As might be expected, there is little case law which can be regarded as applicable to the question to be decided. In McGee v. Board of Trustees, Public Employees Retirement System, 45 N.J. 576, 578 (1965), 70 was mentioned as the mandatory retirement age of county district court judges, but that comment was not necessary to the decision reached and there is no indication that it was more than a casual one. I do not consider McGee a helpful authority for the present case, although there appears to be for the county district courts, as well as for the juvenile courts, an absence of direct and specific legislation fixing an age of retirement. A case relied upon by defendant because of the reasons expressed in the opinion is Jacobs v. N.J. State Highway Authority, 101 N.J. Super. 572, 576 (App. Div. 1968), where the employee contended that the Authority had no power to adopt and enforce a regulation requiring its employees to retire at 65. It was held that the Authority was not deprived of such

[103 NJSuper Page 379]

power by the provisions of the PERS legislation, the court saying:

"It is inconceivable that by its enactment of a program concerned with the mechanics of a pension system, the Legislature intended to promulgate a state-wide policy governing a mandatory retirement age for all public employees. The Public Employees' Retirement Act simply establishes a system for the accumulation, investment and disbursal of a pension fund and the rights of a member as against the Pension Fund upon retirement for age, and prescribes minimum and maximum retirement ages."

The first sentence of this quotation is helpful to defendant's point of view, but the statement in the second sentence to the effect that our pension laws prescribe minimum and maximum retirement ages is favorable to plaintiff.

The case most nearly in point is Ehrlich v. Public Employees' Retirement System, 42 N.J. Super. 419 (Law Div. 1956). There the plaintiff was a municipal clerk serving under tenure. He was a member of PERS and having reached the age of 70, brought suit for a judgment declaring that he could continue to hold office during good behavior due to his tenure rights under N.J.S. 40:46-7, a statute dealing exclusively with the office of municipal clerk. After quoting from N.J.S. 43:15 A -25 and 47 (both quoted above), Judge Waesche said:

"The plaintiff has accepted the provisions of the Public Employees' Retirement System, N.J.S.A. 43:15 A -1 et seq. He is, therefore, subject to the provisions of that act, and must accept retirement unless he is 'continued in service from time to time upon written notice to the board of trustees by the head of the department where the employee is employed.' N.J.S.A. 43:15 A -47 (L. 1954, c. 84, sec. 47). To this extent, he has waived the protection of N.J.S.A. 40:46-7." (at p. 422)

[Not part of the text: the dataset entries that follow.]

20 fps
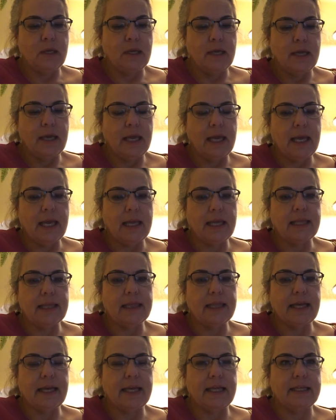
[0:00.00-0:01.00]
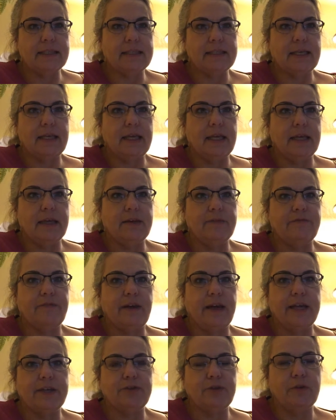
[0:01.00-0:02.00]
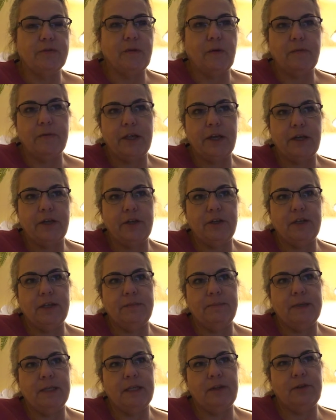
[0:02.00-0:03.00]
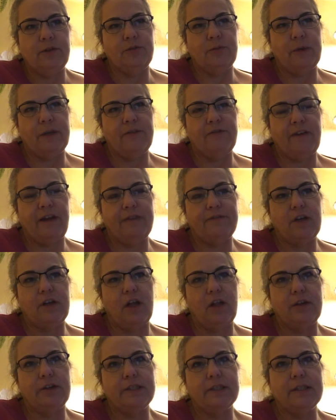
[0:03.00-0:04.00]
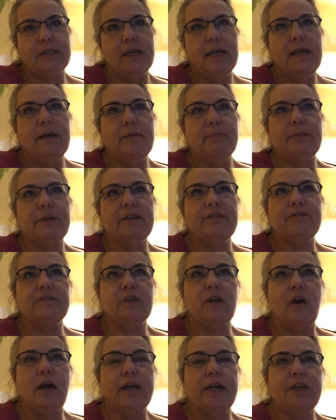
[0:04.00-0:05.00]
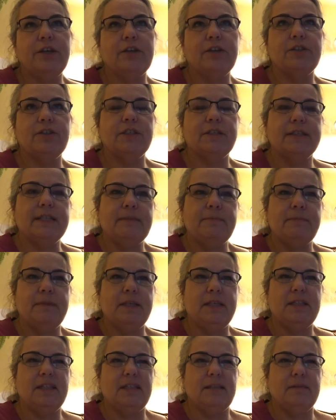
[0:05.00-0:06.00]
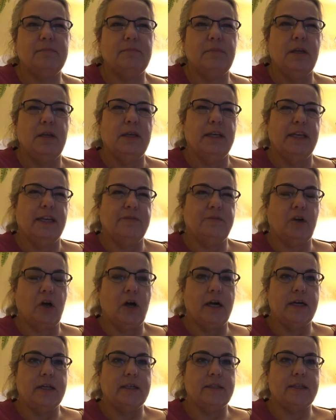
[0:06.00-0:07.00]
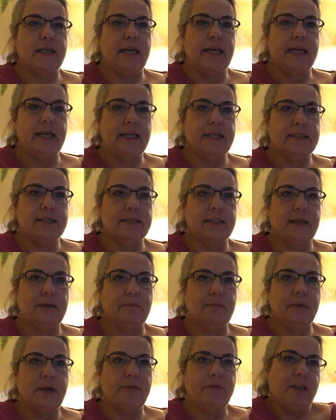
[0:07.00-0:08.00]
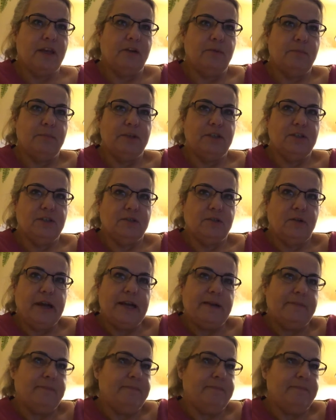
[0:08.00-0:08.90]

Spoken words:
and that if I drove over there, you'd give me another $25. But if not, you could just send me some gift cards, and everything will be just great.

I think the reasons stated in Ehrlich are sound and should be applied here. Judge Lindeman joined PERS in 1955. By joining he became subject to the retirement provisions of N.J.S. 43:15 A -47 b. His current appointment, though based on a five-year statute, cannot override the statutory

[103 NJSuper Page 380]

retirement age set for all PERS members. If he were not a member of PERS, and therefore not subject to those provisions, he would apparently be entitled to continue in office until June 9, 1970. I have not overlooked the statement made at the hearing by the Deputy Attorney General to the effect that certain judges of the Hudson County Juvenile and Domestic Relations Court are not members of PERS, being members of the Hudson County pension system. They or some of them may become entitled to continue in office beyond the age of 70 on the basis of appointments under N.J.S. 2 A:4-7 and because of the absence of a 70-year retirement age in the Hudson County pension plan. However, that result for nonmembers of PERS furnishes no sound reason for adopting defendant's point of view.

A judgment will be entered declaring that Judge Lindeman is subject to the retirement provisions of N.J.S. 43:15 A -47 b and that -- there having been for him no extension arrangements as permitted by N.J.S.A. 43:15 A -47(b) -- he shall be retired when he reaches the age of 70.